Task prompt » The records below must be written out exactly, with every picture left behind.

Supplied entries »
----------------------------------------
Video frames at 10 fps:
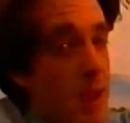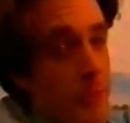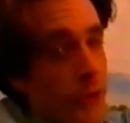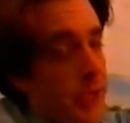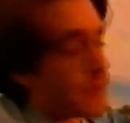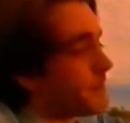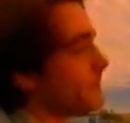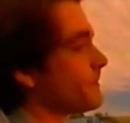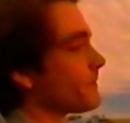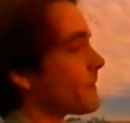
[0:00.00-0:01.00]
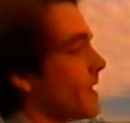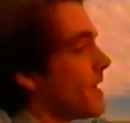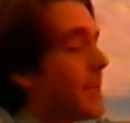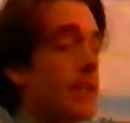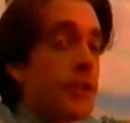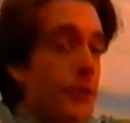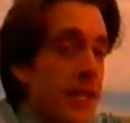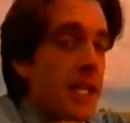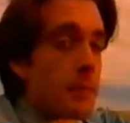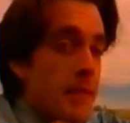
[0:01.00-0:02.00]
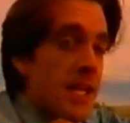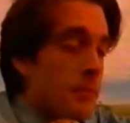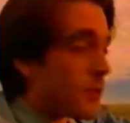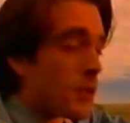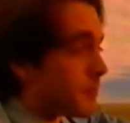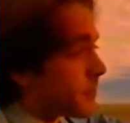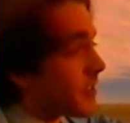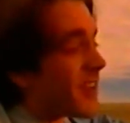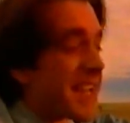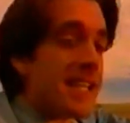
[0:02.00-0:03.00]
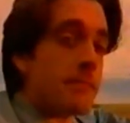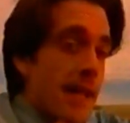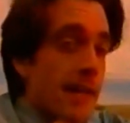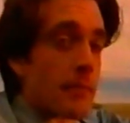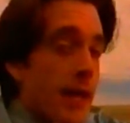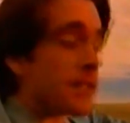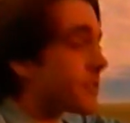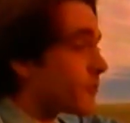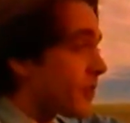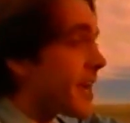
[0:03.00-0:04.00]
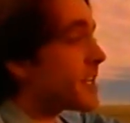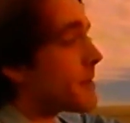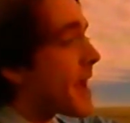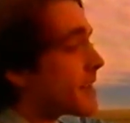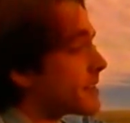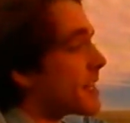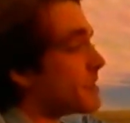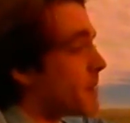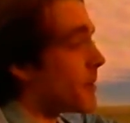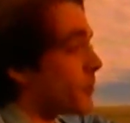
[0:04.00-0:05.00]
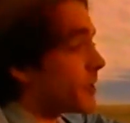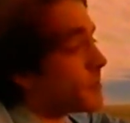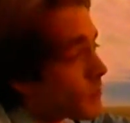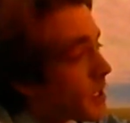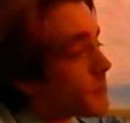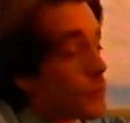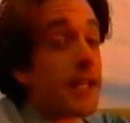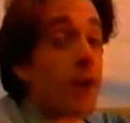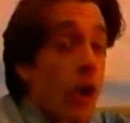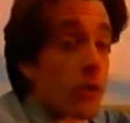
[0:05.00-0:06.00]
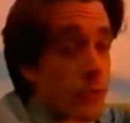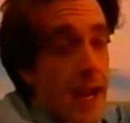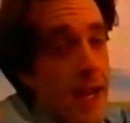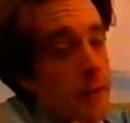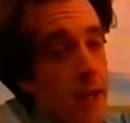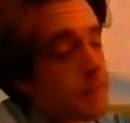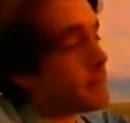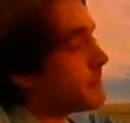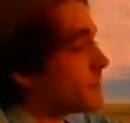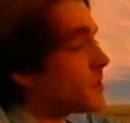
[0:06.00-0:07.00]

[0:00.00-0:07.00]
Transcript: Memory. You need a minimum of 8 megabytes of random access memory, what we call RAM,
----------------------------------------
Answer space »
Video frames at 10 fps:
[0:00.00-0:01.00]
[0:01.00-0:02.00]
[0:02.00-0:03.00]
[0:03.00-0:04.00]
[0:04.00-0:05.00]
[0:05.00-0:06.00]
[0:06.00-0:07.00]

[0:00.00-0:07.00]
Transcript: Memory. You need a minimum of 8 megabytes of random access memory, what we call RAM,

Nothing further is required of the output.